4. Mind/body therapies– acupuncture, yoga, meditation, guided imagery, massage therapy
5. Light Therapy– According to the American Psychological Association (APA), the most widely used treatment for SAD is light therapy, which is daily exposure to bright artificial light. Though light therapy devices are readily available for purchase without a prescription, it is advised to participate in the process under the supervision of your doctor/mental health provider.
6. Lifestyle Changes– changing what you eat and incorporating exercise into your daily routine can have a significant impact on your mood. Eating meals with lots of natural fruits and vegetables and healthy proteins and fats helps your body function properly. Also, walking or even doing 10-30 minute mild exercise like yoga, cardio, dancing, cleaning, etc can help your body detox, metabolize and produce feel good hormones.

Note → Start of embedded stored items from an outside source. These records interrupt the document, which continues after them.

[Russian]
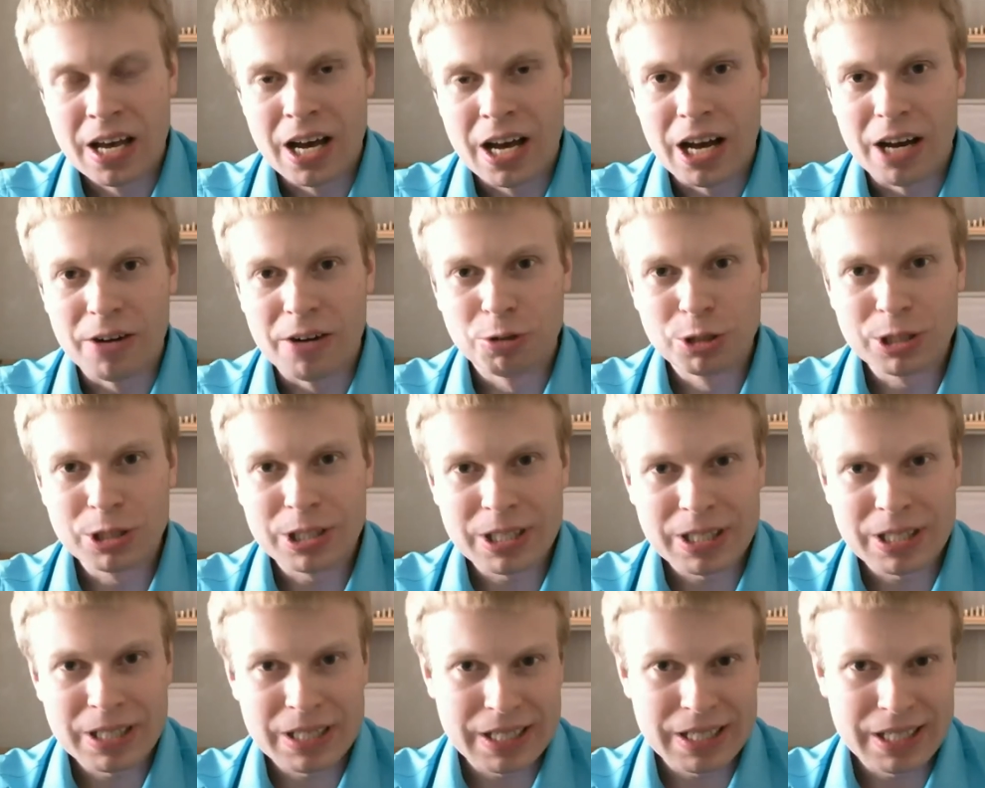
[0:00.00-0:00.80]
А вот
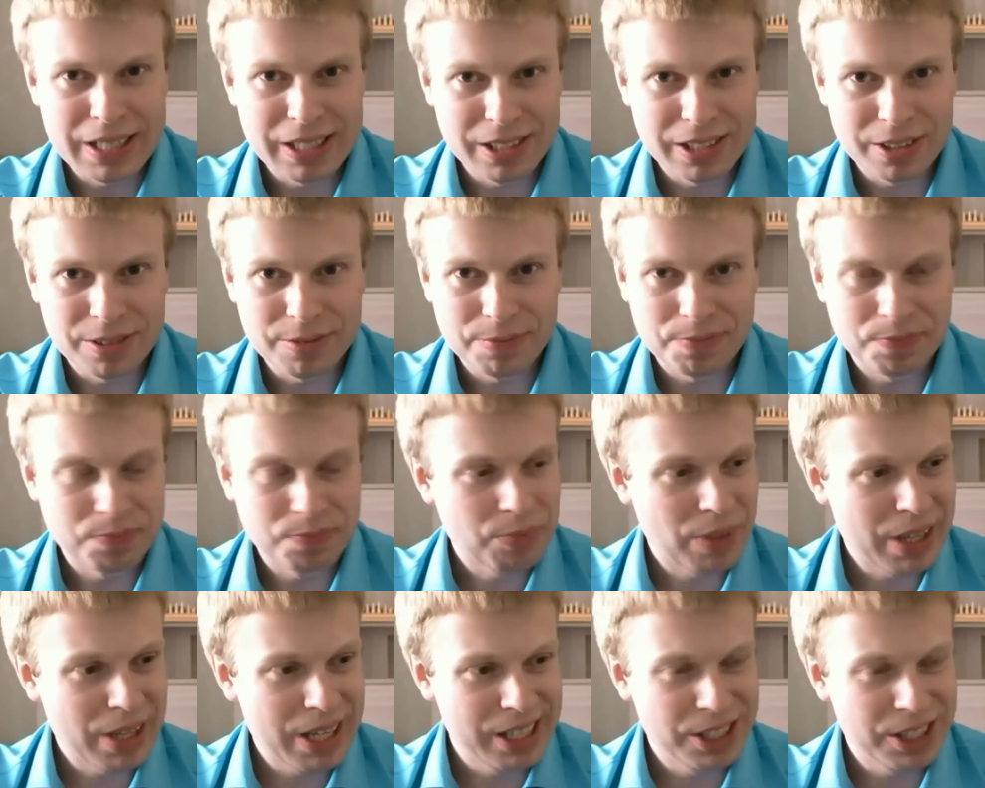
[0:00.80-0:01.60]
э,
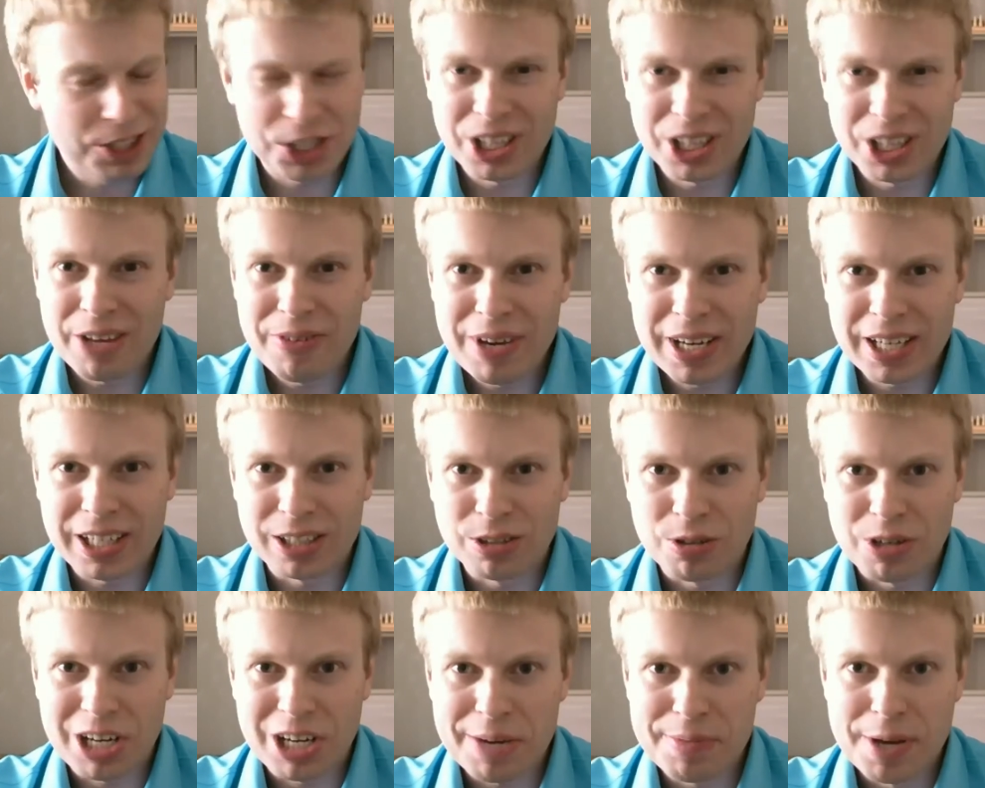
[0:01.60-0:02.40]
э, человек,
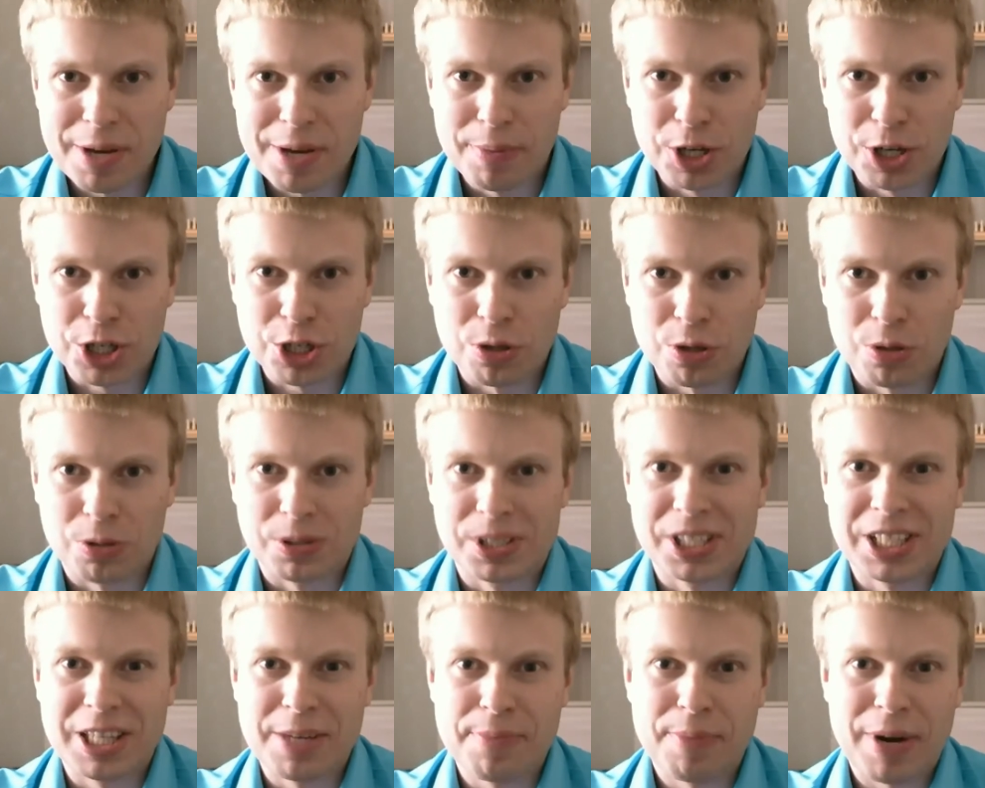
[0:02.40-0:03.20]
который ко мне пришел с
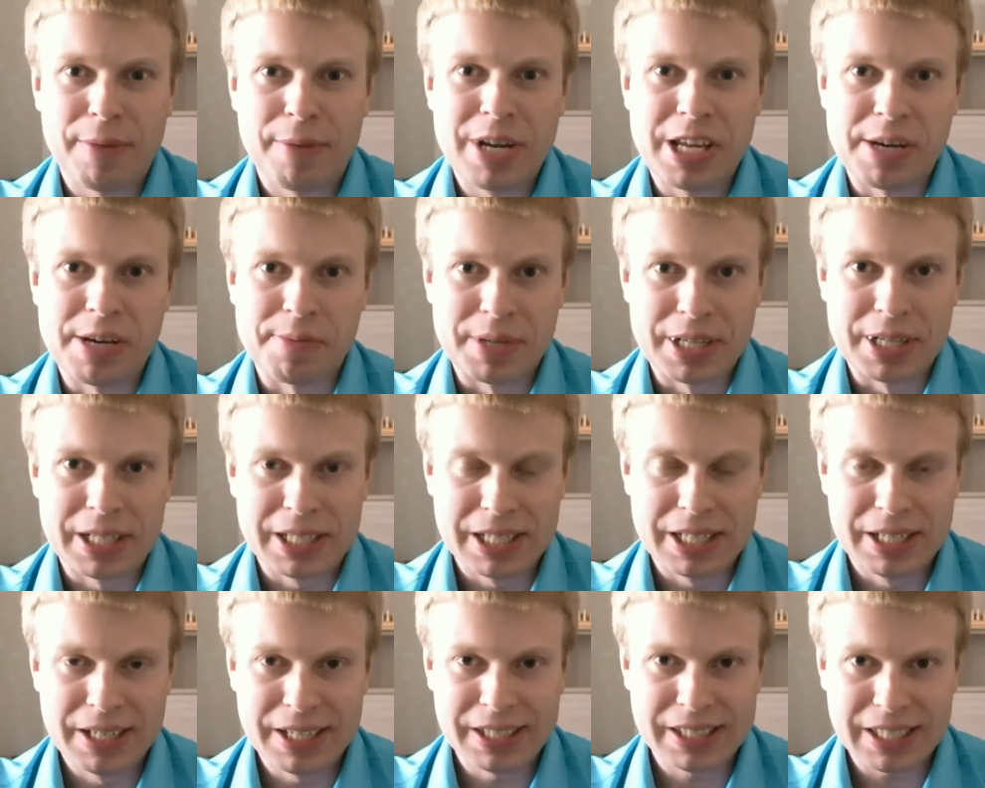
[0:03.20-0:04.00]
этой проблемой,
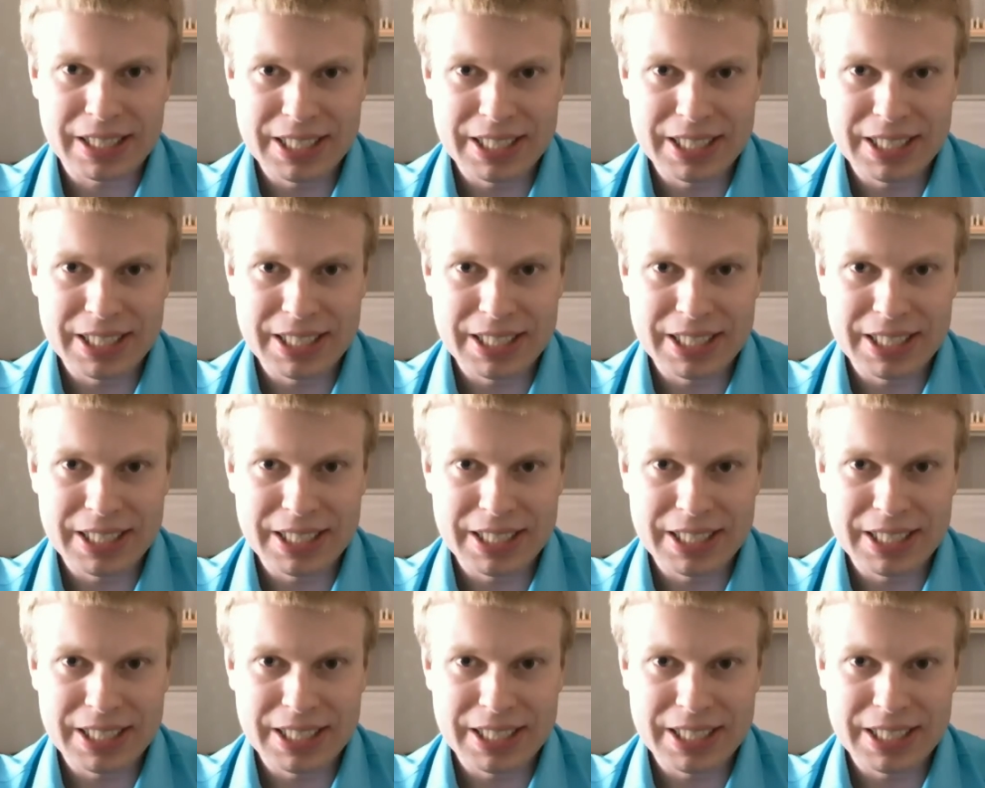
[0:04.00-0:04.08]
говорит,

7. Surround yourself with good energy– when you feel the SAD symptoms coming on, be proactive and surround yourself by the family members and friends that make you laugh. When you start feeling SAD you may want to be alone, challenge yourself to do the opposite by being social.
In light of all the information above, if you or someone you know has SAD please be proactive in creating a treatment plan that caters to your needs. My hope is that this article reaches and helps someone who either is suffering from SAD or knows someone who might be. Mental Health is vital, and too often people dismiss it because they see it as not important or that having a mental disorder/illness/issue as a weakness. We have to change how we think about mental health and start being more proactive to alleviate the plague of mental disorders in our community. Seeking help is not a weakness, it shows strength and that you care about yourself! So, love yourself enough to heal yourself!